## What you are asked to do:
All the lines below should be set down exactly, with no picture carried into the copy.
┄┄┄┄┄┄┄┄┄┄
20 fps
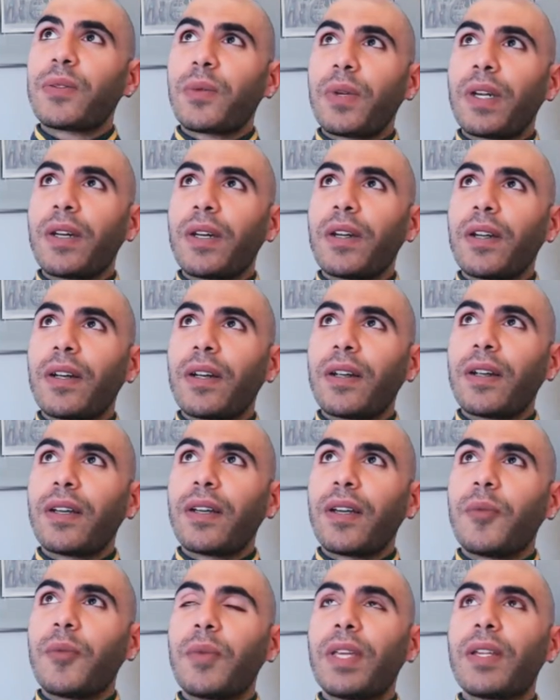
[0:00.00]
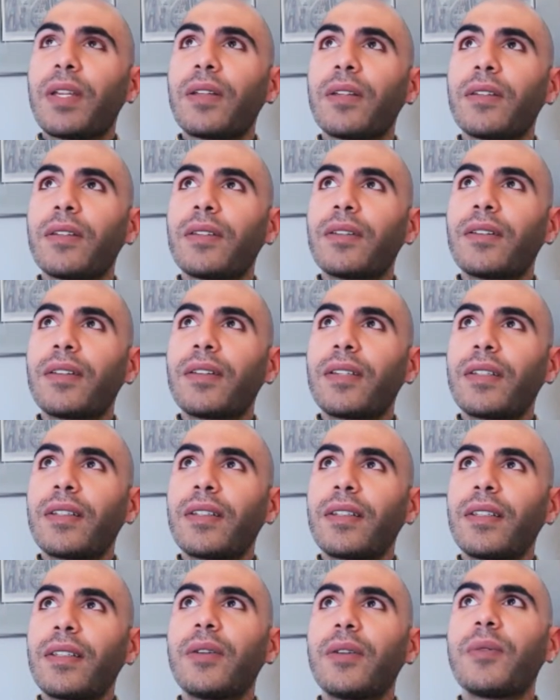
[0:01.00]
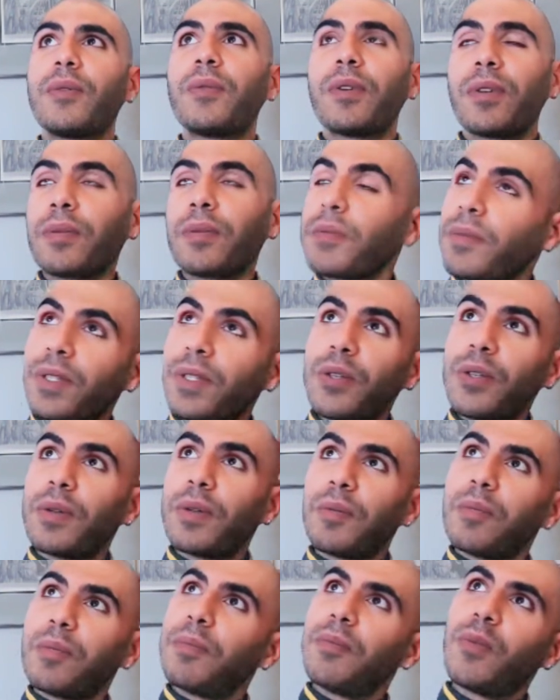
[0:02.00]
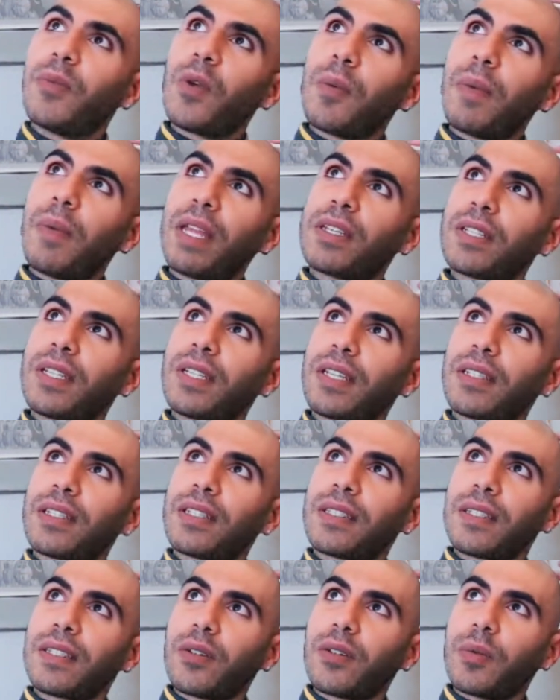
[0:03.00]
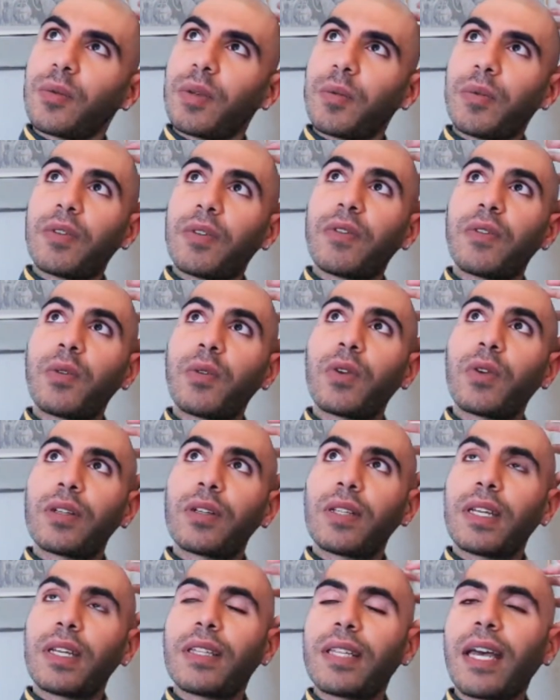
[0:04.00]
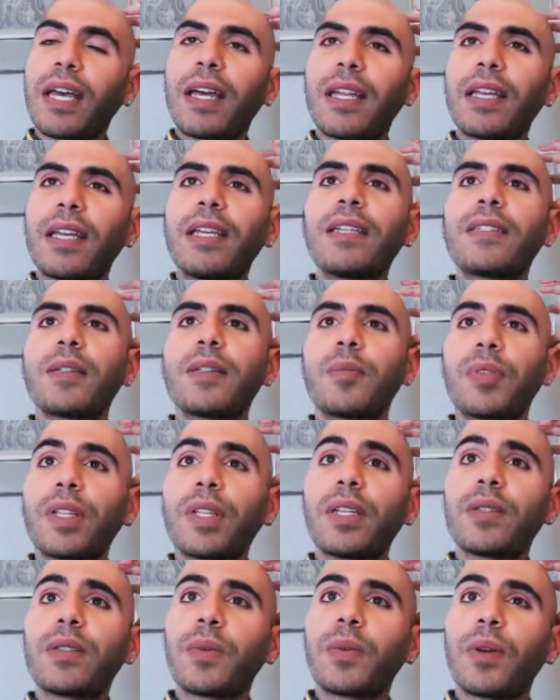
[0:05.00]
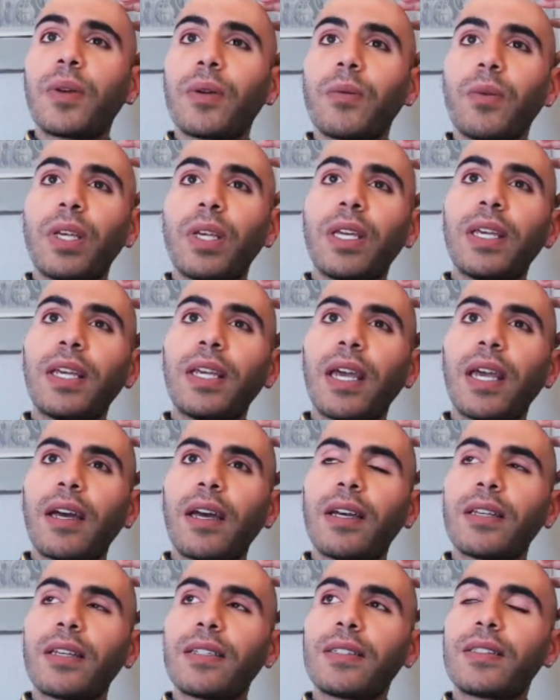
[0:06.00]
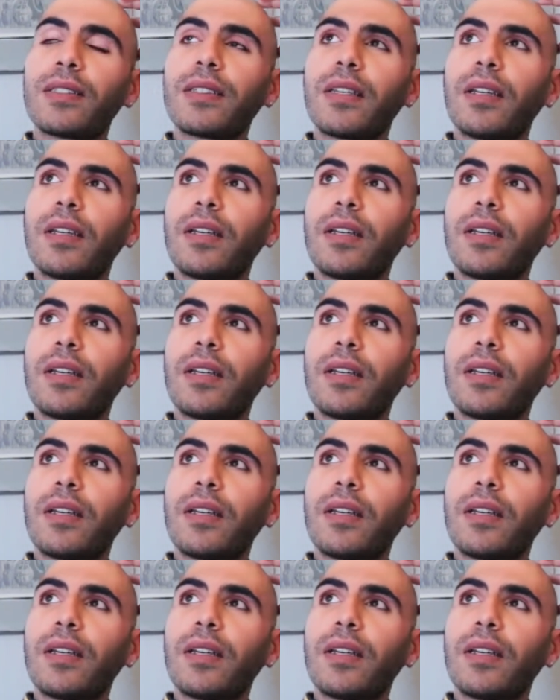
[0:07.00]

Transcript: where, I mean, were mentioning this a little bit before, like that is a place where we as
┄┄┄┄┄┄┄┄┄┄
## Result of this exercise:
20 fps
[0:00.00]
[0:01.00]
[0:02.00]
[0:03.00]
[0:04.00]
[0:05.00]
[0:06.00]
[0:07.00]

Transcript: where, I mean, were mentioning this a little bit before, like that is a place where we as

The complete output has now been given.